Quelques jours après qu’Israël a commencé à pilonner sans pitié Gaza, deux nouveaux fronts de bataille se sont ouverts. Dans le sud du Liban, les combattants du Hezbollah ont commencé à tirer des roquettes sur Israël, provoquant l’évacuation de 80 000 Israéliens. Israël a riposté, notamment en utilisant du phosphore blanc illégal. Début novembre, le chef du Hezbollah, Hassan Nasrallah, a déclaré à ses partisans que leurs combattants disposaient de nouvelles armes pour menacer non seulement Israël, mais aussi ses complices, les États-Unis. Les navires de guerre américains stationnés en Méditerranée orientale, a déclaré Nasrallah, « ne nous font pas peur, et ne nous effrayeront pas ». Ses combattants, a-t-il dit, « se sont préparés aux flottes dont vous nous menacez ». La présence de missiles Yakhont de fabrication russe donne certainement au Hezbollah la crédibilité nécessaire pour dire qu’il peut frapper un navire de guerre américain qui se trouve à moins de 300 kilomètres de la côte levantine.

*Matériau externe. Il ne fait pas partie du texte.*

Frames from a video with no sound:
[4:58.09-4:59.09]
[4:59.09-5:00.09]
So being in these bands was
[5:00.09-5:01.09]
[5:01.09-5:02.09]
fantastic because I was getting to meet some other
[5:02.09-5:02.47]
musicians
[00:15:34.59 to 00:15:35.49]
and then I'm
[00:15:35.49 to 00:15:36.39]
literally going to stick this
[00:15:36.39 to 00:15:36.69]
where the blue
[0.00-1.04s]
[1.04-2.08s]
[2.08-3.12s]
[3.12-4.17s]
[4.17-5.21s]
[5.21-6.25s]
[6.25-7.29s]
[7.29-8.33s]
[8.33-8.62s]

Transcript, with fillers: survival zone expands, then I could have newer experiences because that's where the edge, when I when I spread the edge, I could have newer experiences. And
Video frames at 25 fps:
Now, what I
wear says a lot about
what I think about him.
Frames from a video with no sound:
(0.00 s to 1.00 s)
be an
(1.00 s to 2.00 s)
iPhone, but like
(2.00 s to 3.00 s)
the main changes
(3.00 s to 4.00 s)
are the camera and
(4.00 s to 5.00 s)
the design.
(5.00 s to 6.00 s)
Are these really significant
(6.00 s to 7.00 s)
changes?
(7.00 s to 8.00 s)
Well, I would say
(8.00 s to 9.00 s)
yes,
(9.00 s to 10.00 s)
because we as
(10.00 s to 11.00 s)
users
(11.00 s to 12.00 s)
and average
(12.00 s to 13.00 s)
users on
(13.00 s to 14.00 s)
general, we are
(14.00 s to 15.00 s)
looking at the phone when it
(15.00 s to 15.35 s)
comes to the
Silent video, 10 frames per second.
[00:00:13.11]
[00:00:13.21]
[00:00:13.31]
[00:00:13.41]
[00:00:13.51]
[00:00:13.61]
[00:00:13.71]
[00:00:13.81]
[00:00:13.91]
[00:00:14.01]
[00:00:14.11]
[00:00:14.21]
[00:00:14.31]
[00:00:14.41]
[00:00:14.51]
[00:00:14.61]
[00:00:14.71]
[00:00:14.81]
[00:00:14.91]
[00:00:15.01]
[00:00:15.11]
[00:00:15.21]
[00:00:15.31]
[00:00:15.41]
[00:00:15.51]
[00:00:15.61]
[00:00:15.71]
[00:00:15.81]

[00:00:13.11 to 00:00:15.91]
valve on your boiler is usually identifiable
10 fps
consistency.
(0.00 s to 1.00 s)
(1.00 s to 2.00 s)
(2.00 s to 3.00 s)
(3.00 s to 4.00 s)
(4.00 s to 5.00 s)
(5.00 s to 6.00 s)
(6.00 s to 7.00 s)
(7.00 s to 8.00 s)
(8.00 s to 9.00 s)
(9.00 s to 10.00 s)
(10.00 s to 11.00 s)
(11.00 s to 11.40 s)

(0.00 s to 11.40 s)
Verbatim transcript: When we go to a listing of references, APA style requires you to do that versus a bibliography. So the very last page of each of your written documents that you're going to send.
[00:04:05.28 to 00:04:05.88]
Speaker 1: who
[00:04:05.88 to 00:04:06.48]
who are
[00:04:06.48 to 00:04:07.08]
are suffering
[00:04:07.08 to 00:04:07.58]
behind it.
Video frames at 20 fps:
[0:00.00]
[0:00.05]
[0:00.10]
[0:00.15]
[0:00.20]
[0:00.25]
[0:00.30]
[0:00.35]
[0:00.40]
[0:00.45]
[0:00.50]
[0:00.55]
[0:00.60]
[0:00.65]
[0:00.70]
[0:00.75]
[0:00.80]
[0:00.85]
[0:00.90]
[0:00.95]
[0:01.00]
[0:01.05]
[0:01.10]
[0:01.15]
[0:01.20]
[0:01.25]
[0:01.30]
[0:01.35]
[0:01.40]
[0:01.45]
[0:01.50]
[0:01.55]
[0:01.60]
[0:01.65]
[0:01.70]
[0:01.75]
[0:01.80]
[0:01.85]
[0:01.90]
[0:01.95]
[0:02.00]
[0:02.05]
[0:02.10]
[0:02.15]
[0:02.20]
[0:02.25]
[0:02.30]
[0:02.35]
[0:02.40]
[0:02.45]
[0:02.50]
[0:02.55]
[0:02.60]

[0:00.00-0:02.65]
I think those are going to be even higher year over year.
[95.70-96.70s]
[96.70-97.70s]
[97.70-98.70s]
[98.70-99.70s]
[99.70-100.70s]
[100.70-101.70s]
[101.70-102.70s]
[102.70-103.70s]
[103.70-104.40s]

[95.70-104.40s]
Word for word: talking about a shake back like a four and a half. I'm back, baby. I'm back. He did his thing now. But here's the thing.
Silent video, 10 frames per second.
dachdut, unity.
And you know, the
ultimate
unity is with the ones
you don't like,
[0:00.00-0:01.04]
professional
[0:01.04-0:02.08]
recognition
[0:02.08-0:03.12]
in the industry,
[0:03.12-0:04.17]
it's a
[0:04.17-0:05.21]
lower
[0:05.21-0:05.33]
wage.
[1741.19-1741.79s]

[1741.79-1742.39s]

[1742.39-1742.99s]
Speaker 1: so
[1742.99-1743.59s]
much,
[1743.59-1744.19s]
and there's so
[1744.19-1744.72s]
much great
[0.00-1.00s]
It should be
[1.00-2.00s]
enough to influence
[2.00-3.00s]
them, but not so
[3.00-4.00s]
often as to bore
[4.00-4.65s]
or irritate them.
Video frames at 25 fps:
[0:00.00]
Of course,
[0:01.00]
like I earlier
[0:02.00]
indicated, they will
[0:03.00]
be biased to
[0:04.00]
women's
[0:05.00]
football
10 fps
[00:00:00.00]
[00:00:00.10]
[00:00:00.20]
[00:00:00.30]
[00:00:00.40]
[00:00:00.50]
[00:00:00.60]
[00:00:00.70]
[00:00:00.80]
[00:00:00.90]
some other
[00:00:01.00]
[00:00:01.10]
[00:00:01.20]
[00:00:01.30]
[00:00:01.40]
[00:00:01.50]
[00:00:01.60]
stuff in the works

Dans son discours, Nasrallah a félicité Ansar Allah – également appelé les Houthis – pour les missiles qu’ils ont tirés vers Israël et vers les navires qui tentaient d’atteindre le canal de Suez. Ces attaques d’Ansar Allah ont maintenant arrêté la main de nombreuses compagnies maritimes, qui ne veulent tout simplement pas entrer dans ce conflit (l’OOCL de Hong Kong, par exemple, a décidé que ses navires éviteraient la région et n’approvisionneraient pas Israël). En représailles, les États-Unis ont annoncé la création d’une coalition maritime pour patrouiller en mer Rouge. Ansar Allah a répondu que cela transformerait les eaux en un « cimetière » parce que cette coalition ne visait pas la liberté maritime, mais le réapprovisionnement « immoral » d’Israël.Les actions du Hezbollah et d’Ansar Allah ont envoyé un message aux capitales arabes qu’au moins certaines forces politiques sont prêtes à offrir une solidarité matérielle avec les Palestiniens. Cela incitera les populations arabes à exercer plus de pression sur leurs gouvernements. La normalisation avec Israël semble n’être pas à l’ordre du jour. Mais, si cette pression augmente, des pays comme l’Égypte et la Jordanie pourraient être contraints de reconsidérer leurs traités de paix.